Nowadays, it is almost impossible to imagine our lives without smartphones. Just take the bus or the metro and you’ll witness that most passengers sit glued to their smartphones; eyes are cast downward and fingers are scrolling or typing through communication platform from WhatsApp to Facebook. It’s no wonder why: since their release in 2007, more than 7 billion smartphones have been manufactured, and this number keeps on increasing.
Most people are familiar with smartphones and their usage, but a rare few understand the environmental implications of these devices. Not only are they harmful for human health, they also impact our environment and its biodiversity significantly. Smartphones themselves require very little power to function; the major environmental degradation is caused by the manufacture of these devices.
1. Mine waste spills: Each device is made up of numerous precious metals and many of the key technological features wouldn't be possible without them. Some, like gold, will be familiar. Others, such as terbium, are less well-known. Mining these metals is a vital activity that underpins the modern global economy. But the environmental cost can be enormous and is probably far greater than one realises.
Iron, aluminium, and copper are the three most common metals by weight in the average smartphone.However, enormous volumes of solid and liquid waste (mine tailings) are produced when extracting these metals from the earth. Typically, mine tailings are stored in vast impoundment structures that can be several square kilometres in area. However, improper construction methods and lax safety monitoring can cause spills to occur. These spills can contaminate the soil and water sources and consequently, prove fatal for the humans and animals relying on them for survival.
This was just one of the 40 mine tailings spills that have occurred in the past decade and the long-term ecological and human health impacts remain largely unknown. One thing is clear though – as our thirst for technology increases, mine tailings dams are increasing in number and size, and so is their risk of failure.
2. Ecosystem destruction: Gold and tin are common in smartphones. But mining of these metals is responsible for ecological devastation from the Peruvian Amazon to the tropical islands of Indonesia.
Gold mining is a major cause of deforestation in the Amazon. Furthermore, extraction of gold from the earth generates waste rich in cyanide and mercury – two highly toxic substances that can contaminate drinking water and fish, with serious implications for human health.
The seas surrounding Indonesia's Bangka and Belitung Islands supplies about a third of the world's supply of tin. However, large-scale dredging of the seabed for the tin-rich sand has destroyed the precious coral ecosystem. This in torn drove fish away, leading to a decline in the fishing industry.
3. Extraction of Rare Earth metals: Our smartphones rely on the presence of rare metals like neodymium to function. Extracting them is a difficult and dirty business, typically involving the use of acids and the production of vast amounts of highly toxic waste. The toxic sludge from rare earth processing operations is collected in huge lakes, which pollute the soil and water sources. The "world's tech waste lake" in Baotou, China is perhaps the most disturbing and thought-provoking example
As consumers, it is our duty to ensure that we contribute as little to this assault on the environment as possible. Reducing the environmental impact of smartphone use requires manufacturers to increase product lifetimes, make recycling more straightforward and be open about where they source their metals and the environmental impact. Around the world mining companies have made huge strides in practising more sustainable mining. But we as consumers also need to consider smartphones as less of a throwaway item and more of a precious resource that carries an enormous environmental burden. Instead of throwing away our electronic waste recklessly, we must reuse and recycle it as much as possible.

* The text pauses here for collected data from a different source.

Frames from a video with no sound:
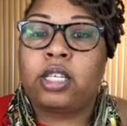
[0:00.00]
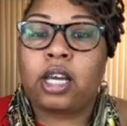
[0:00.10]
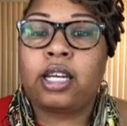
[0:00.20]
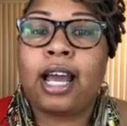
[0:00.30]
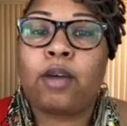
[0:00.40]

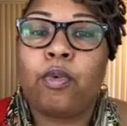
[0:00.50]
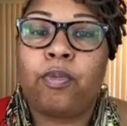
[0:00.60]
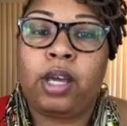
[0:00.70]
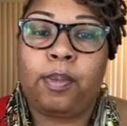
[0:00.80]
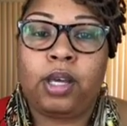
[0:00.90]
connect
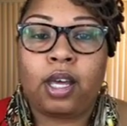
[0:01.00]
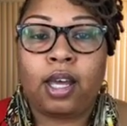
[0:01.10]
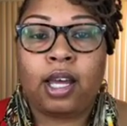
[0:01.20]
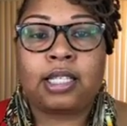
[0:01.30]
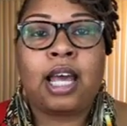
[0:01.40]
with me,
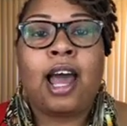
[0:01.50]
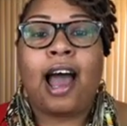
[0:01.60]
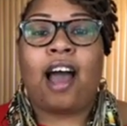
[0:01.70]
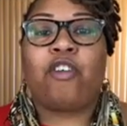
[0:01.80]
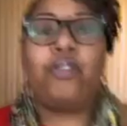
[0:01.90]
because
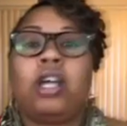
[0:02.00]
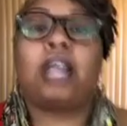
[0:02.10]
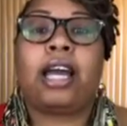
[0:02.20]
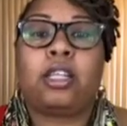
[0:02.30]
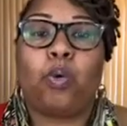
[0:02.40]
I feel
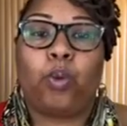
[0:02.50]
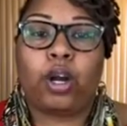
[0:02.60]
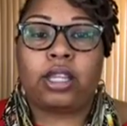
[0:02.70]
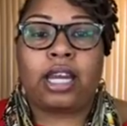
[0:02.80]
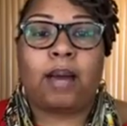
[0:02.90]
like the
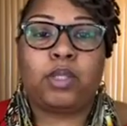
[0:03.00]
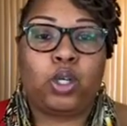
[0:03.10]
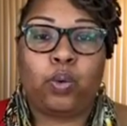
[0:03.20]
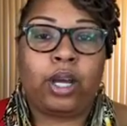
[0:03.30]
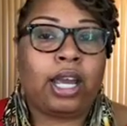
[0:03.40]
work that I'm
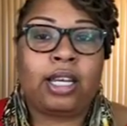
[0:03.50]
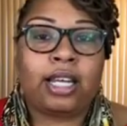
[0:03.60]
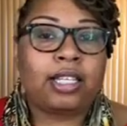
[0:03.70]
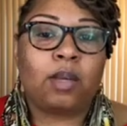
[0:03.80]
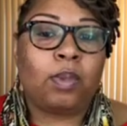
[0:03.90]
doing, it
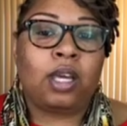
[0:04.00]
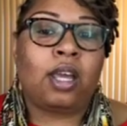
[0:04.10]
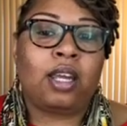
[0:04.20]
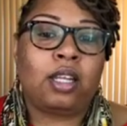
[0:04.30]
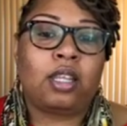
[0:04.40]
doesn't
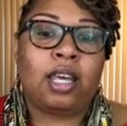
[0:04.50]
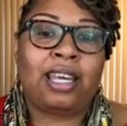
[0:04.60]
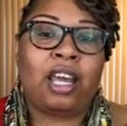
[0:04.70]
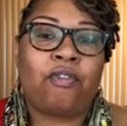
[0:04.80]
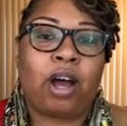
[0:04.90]
mean
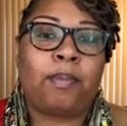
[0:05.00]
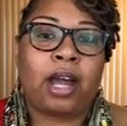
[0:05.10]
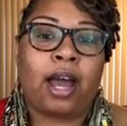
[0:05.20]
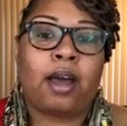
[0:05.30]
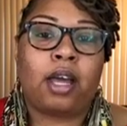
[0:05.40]
anything if I'm
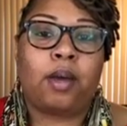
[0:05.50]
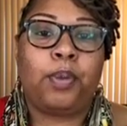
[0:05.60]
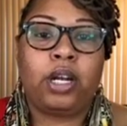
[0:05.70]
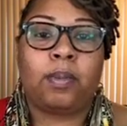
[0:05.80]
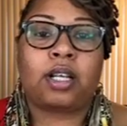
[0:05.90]
not
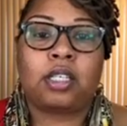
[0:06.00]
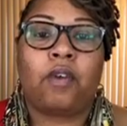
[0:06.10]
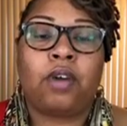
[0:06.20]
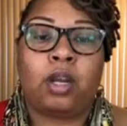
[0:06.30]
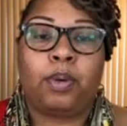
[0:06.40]
putting
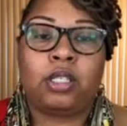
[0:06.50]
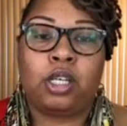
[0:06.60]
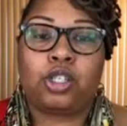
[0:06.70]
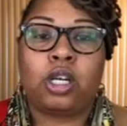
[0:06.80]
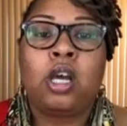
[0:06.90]
myself in a
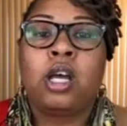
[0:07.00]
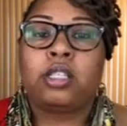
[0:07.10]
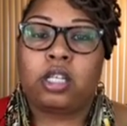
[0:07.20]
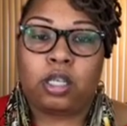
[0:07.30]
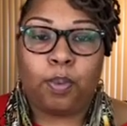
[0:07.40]
position
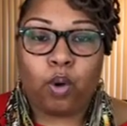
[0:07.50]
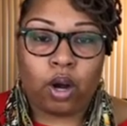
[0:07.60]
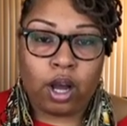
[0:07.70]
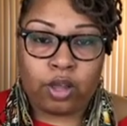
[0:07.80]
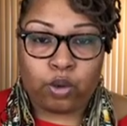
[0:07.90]
to
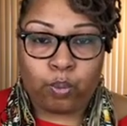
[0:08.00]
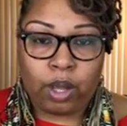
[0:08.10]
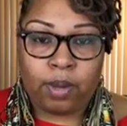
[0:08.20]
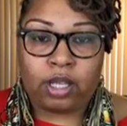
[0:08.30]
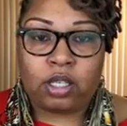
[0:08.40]
support other
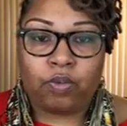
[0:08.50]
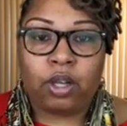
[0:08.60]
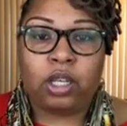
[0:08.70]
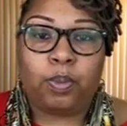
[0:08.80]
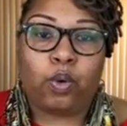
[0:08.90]
women, to
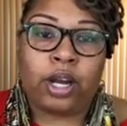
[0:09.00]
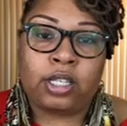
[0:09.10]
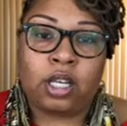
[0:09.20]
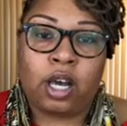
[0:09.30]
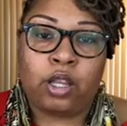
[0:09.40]
really pour
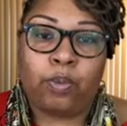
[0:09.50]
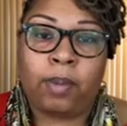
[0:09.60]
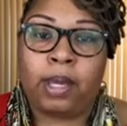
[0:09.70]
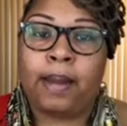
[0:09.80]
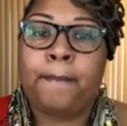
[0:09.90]
into other
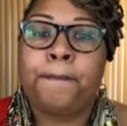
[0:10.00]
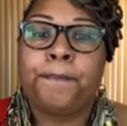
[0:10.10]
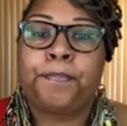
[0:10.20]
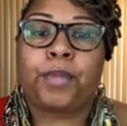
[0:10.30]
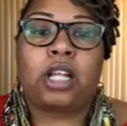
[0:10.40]
women
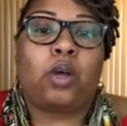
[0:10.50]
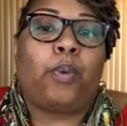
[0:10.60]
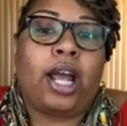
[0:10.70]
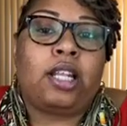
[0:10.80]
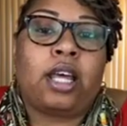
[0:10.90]
the
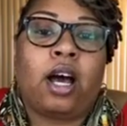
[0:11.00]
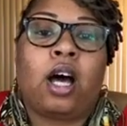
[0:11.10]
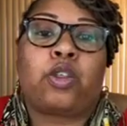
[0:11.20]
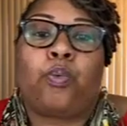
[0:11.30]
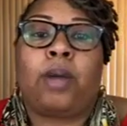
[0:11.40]
way that
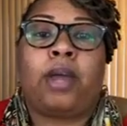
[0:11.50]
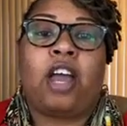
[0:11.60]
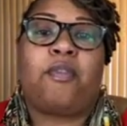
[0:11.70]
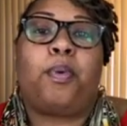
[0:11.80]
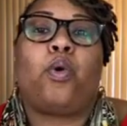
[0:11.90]
other women
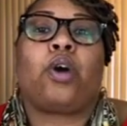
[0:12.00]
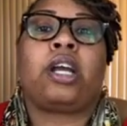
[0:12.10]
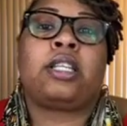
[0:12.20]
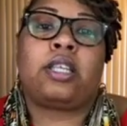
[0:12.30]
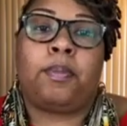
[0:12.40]
have
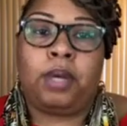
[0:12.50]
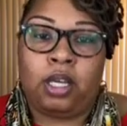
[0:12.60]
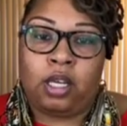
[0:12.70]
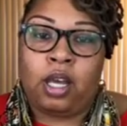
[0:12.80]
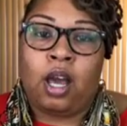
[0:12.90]
poured into
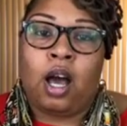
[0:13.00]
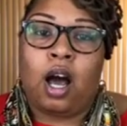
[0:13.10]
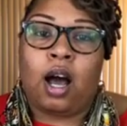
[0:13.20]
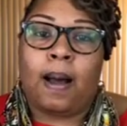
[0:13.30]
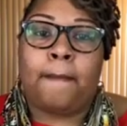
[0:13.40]
me.
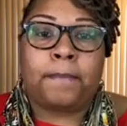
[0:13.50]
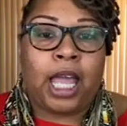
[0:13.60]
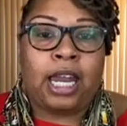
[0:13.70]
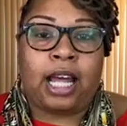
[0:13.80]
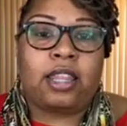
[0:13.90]
And
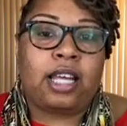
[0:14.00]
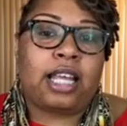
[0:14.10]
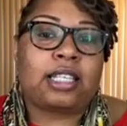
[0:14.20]
I think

Moreover, it is predicted that advances in technologies such as virtual reality, augmented reality, artificial intelligence and wearable electronics will spawn a new generation of devices that could change our everyday existence even more than the smartphone did. Although the usage of smartphones will ultimately wear out, until then, we need to realise that our actions will one day directly or indirectly harm the entire human population.